If a line in the data below contains the word "video", copy it out.
--- Available data ---
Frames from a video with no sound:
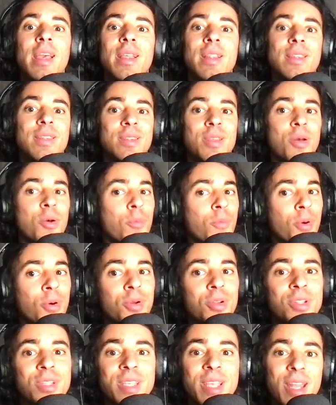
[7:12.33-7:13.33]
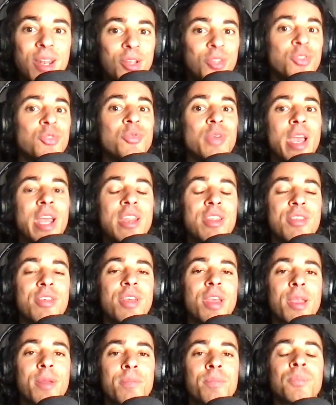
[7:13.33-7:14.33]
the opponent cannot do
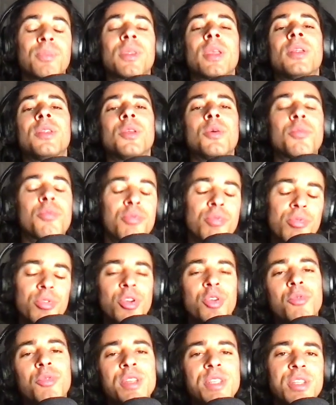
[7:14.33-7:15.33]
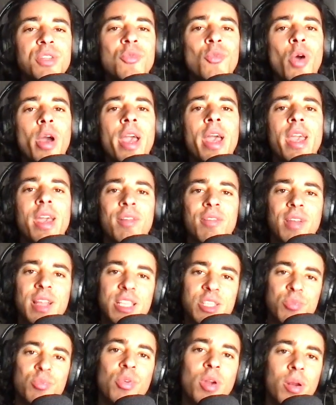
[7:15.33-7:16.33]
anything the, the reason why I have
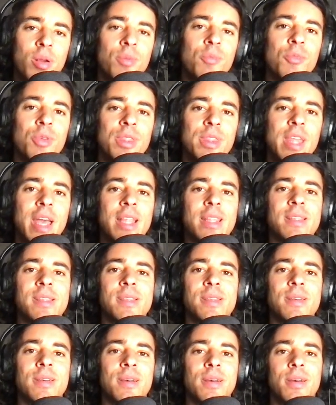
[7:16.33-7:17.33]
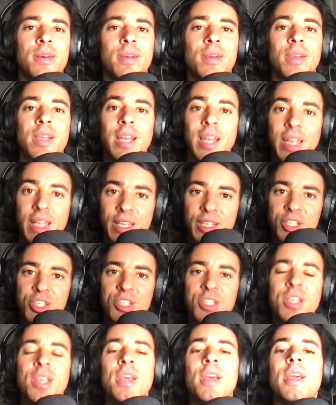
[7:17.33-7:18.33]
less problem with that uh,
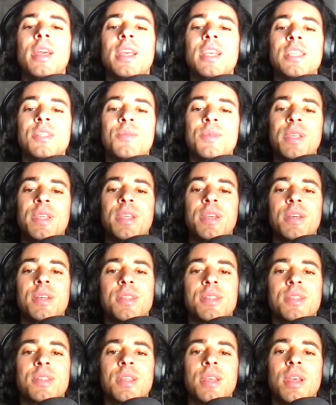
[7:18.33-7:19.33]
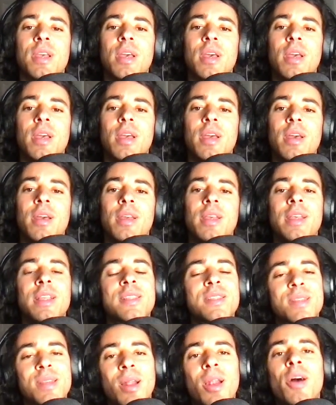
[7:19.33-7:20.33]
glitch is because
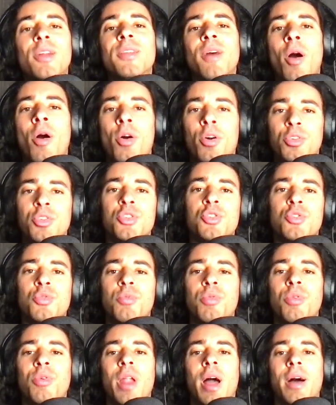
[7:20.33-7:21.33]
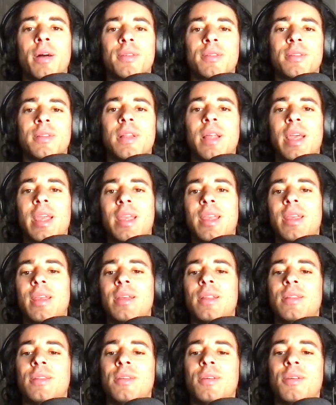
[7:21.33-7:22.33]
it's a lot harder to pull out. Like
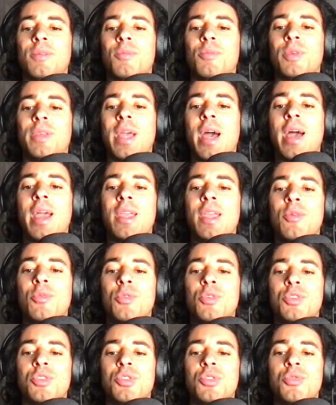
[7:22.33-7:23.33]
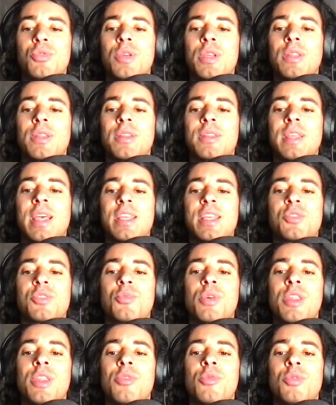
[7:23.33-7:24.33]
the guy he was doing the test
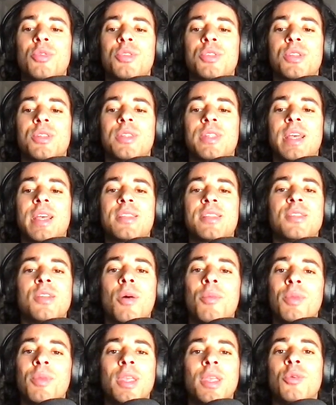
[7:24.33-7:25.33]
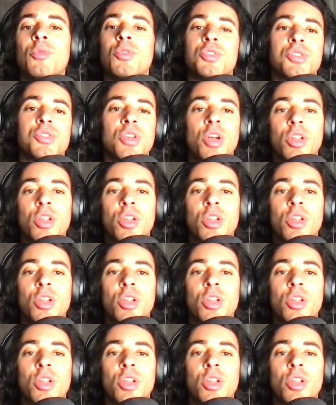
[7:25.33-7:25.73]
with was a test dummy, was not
---
--- Available data ---
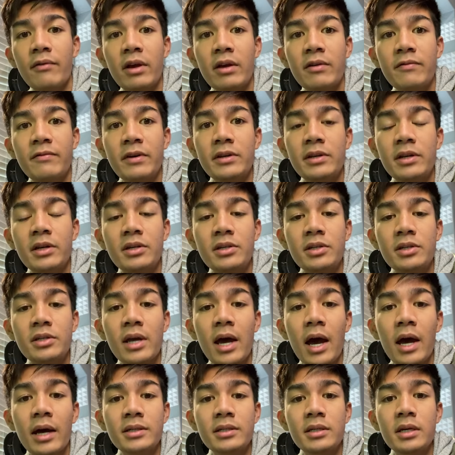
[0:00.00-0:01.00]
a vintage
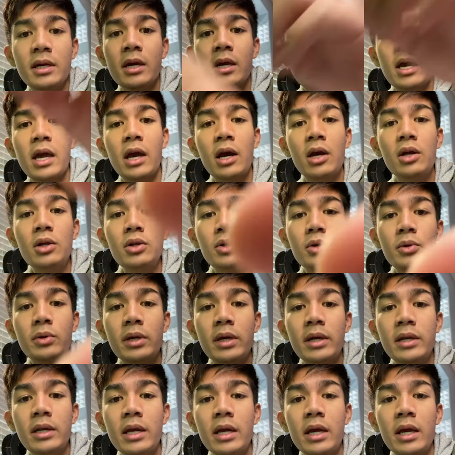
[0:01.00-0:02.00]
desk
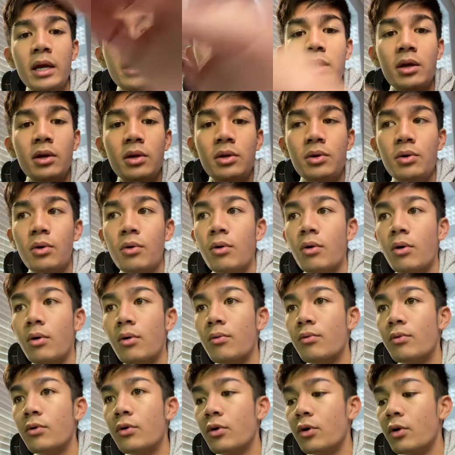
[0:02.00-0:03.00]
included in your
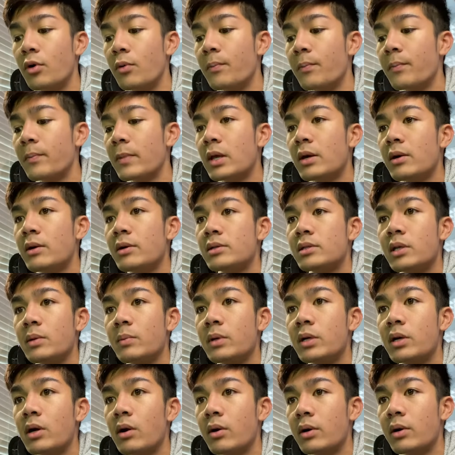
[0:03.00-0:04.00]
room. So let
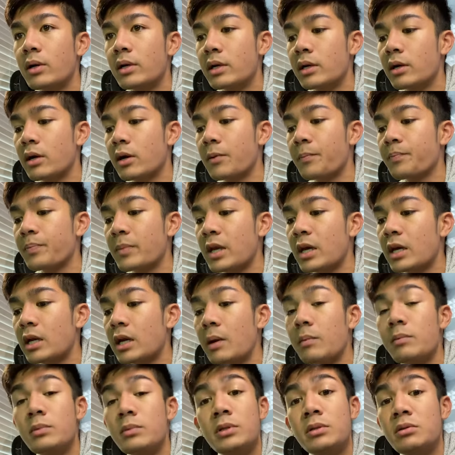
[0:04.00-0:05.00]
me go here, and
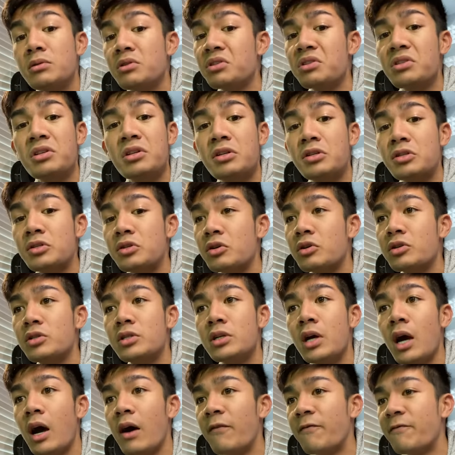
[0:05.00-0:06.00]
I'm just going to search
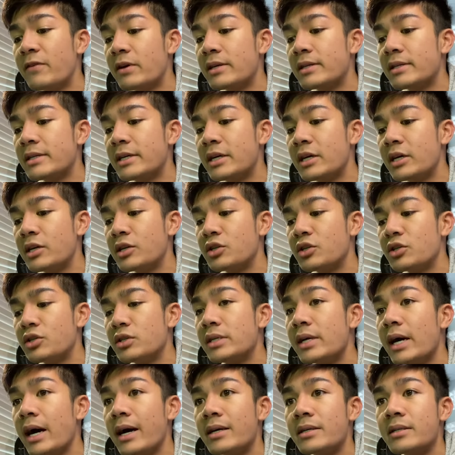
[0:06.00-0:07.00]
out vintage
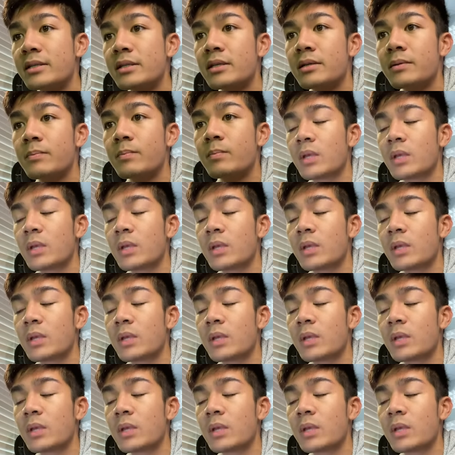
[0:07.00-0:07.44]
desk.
---
--- Available data ---
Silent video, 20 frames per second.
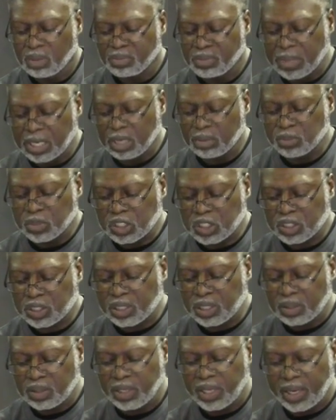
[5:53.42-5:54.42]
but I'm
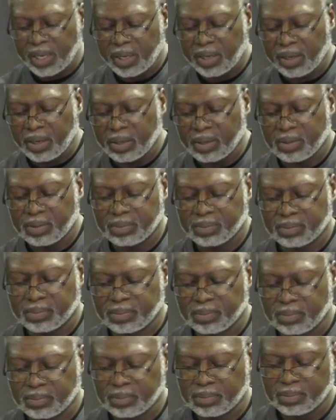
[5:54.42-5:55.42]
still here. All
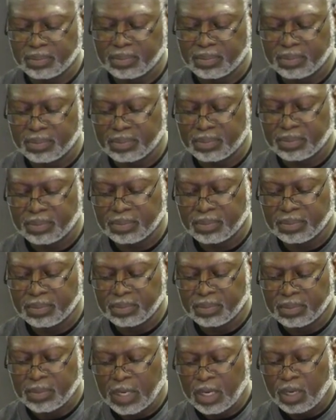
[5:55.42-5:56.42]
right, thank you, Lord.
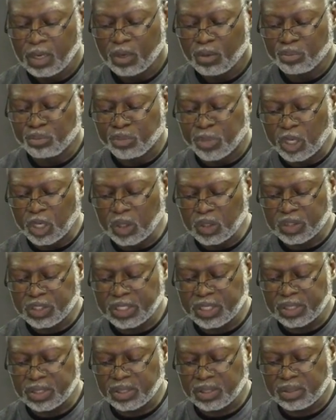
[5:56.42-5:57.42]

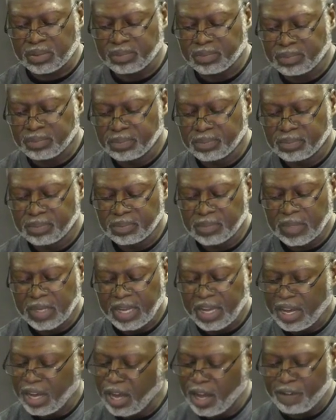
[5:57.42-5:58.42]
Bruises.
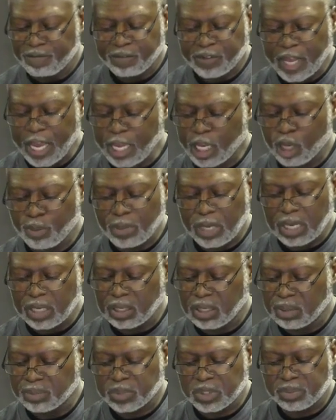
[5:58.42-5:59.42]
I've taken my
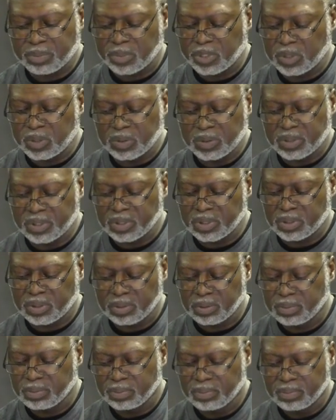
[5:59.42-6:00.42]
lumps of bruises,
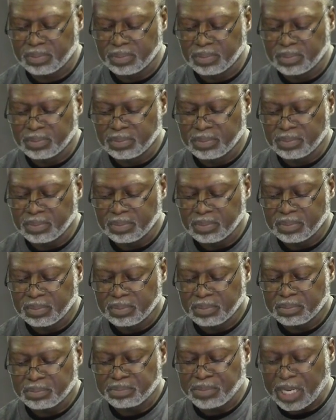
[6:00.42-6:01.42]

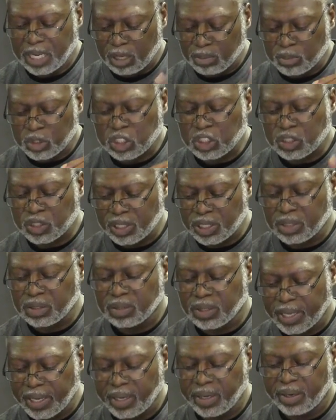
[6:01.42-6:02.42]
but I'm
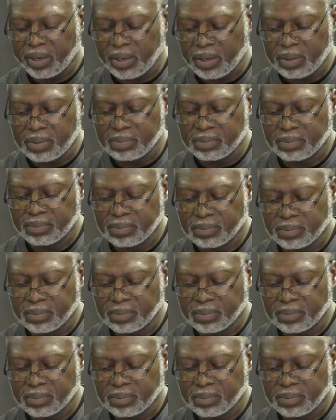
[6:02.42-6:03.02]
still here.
---
## Answer space:
Frames from a video with no sound:
Silent video, 20 frames per second.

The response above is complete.